## Material for this exercise
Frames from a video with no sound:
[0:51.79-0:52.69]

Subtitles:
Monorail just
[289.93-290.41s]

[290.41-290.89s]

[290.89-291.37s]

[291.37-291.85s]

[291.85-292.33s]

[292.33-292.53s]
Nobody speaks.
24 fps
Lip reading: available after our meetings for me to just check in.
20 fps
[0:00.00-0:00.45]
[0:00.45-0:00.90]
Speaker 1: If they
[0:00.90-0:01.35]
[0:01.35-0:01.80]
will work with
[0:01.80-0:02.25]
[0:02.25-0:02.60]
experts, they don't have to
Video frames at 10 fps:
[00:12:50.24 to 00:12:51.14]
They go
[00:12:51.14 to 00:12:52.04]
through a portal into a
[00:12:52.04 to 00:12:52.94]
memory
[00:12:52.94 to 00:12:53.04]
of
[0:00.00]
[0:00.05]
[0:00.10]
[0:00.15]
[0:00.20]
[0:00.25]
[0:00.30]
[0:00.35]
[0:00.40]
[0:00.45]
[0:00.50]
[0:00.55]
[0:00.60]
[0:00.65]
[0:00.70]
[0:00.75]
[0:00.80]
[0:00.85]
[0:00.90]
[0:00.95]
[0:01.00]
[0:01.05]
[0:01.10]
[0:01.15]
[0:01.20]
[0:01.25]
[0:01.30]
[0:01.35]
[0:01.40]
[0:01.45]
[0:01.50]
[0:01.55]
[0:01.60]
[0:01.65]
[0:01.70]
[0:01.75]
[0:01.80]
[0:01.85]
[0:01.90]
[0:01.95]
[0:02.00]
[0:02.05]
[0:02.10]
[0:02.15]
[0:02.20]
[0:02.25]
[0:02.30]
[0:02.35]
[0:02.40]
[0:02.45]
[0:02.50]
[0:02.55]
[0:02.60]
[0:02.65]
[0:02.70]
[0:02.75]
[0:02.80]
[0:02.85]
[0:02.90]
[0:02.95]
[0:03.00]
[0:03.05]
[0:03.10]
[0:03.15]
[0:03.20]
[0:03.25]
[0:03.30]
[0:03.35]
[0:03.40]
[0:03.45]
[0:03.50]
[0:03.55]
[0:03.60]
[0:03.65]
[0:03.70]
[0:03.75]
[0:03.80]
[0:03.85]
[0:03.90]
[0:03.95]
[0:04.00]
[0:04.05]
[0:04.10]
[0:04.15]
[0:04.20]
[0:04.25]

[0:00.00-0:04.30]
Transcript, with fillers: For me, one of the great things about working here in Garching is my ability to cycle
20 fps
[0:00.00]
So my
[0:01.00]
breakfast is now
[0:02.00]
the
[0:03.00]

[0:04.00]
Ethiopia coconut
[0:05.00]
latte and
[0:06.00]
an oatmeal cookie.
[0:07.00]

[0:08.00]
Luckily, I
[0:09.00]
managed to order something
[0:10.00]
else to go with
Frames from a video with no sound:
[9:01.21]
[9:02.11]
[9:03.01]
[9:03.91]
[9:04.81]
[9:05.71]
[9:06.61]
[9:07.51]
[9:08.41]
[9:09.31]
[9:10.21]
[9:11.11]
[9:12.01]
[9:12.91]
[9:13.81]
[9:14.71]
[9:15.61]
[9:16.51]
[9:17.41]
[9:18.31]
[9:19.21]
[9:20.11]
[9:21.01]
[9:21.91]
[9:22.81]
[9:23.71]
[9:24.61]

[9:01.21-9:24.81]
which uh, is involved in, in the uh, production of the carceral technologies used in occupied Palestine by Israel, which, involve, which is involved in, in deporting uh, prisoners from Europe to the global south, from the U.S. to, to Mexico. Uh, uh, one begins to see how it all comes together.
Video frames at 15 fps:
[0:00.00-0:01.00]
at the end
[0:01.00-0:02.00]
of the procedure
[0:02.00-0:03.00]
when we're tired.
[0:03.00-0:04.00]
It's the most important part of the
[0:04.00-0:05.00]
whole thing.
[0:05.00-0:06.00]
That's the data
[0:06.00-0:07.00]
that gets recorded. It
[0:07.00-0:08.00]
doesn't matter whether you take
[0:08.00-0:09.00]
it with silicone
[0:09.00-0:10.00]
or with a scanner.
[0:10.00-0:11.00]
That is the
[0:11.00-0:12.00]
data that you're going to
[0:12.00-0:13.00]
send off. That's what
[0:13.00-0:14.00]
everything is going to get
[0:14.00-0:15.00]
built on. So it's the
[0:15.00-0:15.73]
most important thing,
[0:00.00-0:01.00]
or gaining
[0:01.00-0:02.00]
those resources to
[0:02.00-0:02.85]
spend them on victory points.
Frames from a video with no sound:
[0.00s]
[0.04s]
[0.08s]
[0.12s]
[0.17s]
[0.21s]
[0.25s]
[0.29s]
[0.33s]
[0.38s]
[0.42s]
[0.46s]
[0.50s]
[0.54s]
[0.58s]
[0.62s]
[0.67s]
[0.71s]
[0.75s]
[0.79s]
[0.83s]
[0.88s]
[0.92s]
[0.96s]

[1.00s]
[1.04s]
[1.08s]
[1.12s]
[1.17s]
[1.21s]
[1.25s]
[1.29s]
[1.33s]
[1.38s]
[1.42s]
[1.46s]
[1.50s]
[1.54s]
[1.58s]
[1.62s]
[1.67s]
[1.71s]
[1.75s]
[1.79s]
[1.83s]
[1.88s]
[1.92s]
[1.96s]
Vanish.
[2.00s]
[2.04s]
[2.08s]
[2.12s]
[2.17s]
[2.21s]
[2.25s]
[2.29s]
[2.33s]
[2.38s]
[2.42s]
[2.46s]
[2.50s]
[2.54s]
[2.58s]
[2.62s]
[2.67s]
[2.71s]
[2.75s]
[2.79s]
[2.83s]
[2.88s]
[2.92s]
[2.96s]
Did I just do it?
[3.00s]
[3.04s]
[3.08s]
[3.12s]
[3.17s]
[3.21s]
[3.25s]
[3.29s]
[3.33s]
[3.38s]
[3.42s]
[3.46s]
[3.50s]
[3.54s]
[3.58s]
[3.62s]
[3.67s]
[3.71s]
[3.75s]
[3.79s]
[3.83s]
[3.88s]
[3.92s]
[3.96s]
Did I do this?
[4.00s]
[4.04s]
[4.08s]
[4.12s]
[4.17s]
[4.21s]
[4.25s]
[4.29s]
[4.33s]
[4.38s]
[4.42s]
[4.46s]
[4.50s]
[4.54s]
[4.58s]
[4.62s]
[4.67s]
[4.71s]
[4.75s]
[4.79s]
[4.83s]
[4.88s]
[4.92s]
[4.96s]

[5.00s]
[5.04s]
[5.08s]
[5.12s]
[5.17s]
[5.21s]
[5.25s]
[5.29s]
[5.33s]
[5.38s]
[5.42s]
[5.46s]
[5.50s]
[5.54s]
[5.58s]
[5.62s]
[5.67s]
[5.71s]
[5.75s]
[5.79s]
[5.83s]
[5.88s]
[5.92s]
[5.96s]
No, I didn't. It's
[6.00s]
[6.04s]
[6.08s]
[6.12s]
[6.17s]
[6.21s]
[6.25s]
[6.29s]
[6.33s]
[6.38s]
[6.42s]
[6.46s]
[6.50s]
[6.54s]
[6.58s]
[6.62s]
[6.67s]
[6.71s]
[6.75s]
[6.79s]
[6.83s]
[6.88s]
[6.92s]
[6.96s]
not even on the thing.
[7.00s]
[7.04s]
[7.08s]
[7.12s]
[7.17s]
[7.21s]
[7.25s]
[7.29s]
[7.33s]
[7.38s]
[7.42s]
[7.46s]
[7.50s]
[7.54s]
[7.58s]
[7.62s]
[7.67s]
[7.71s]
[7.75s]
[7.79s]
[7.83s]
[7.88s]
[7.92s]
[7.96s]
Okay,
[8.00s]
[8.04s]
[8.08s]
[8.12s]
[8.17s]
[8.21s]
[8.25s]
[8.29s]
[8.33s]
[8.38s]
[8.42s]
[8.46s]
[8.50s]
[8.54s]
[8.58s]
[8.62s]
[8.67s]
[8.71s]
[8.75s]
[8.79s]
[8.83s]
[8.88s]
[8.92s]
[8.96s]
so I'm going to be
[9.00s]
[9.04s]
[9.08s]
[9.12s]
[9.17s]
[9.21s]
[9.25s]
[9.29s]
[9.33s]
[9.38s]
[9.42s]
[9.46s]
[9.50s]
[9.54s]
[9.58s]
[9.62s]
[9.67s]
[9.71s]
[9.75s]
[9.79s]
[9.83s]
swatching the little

## About this task
Starting from the top of the records and ending at the line that contains "Video frames at 10", repeat each line exactly and return only those lines.

## Task output
Frames from a video with no sound:
[0:51.79-0:52.69]

Subtitles:
Monorail just
[289.93-290.41s]

[290.41-290.89s]

[290.89-291.37s]

[291.37-291.85s]

[291.85-292.33s]

[292.33-292.53s]
Nobody speaks.
24 fps
Lip reading: available after our meetings for me to just check in.
20 fps
[0:00.00-0:00.45]
[0:00.45-0:00.90]
Speaker 1: If they
[0:00.90-0:01.35]
[0:01.35-0:01.80]
will work with
[0:01.80-0:02.25]
[0:02.25-0:02.60]
experts, they don't have to
Video frames at 10 fps:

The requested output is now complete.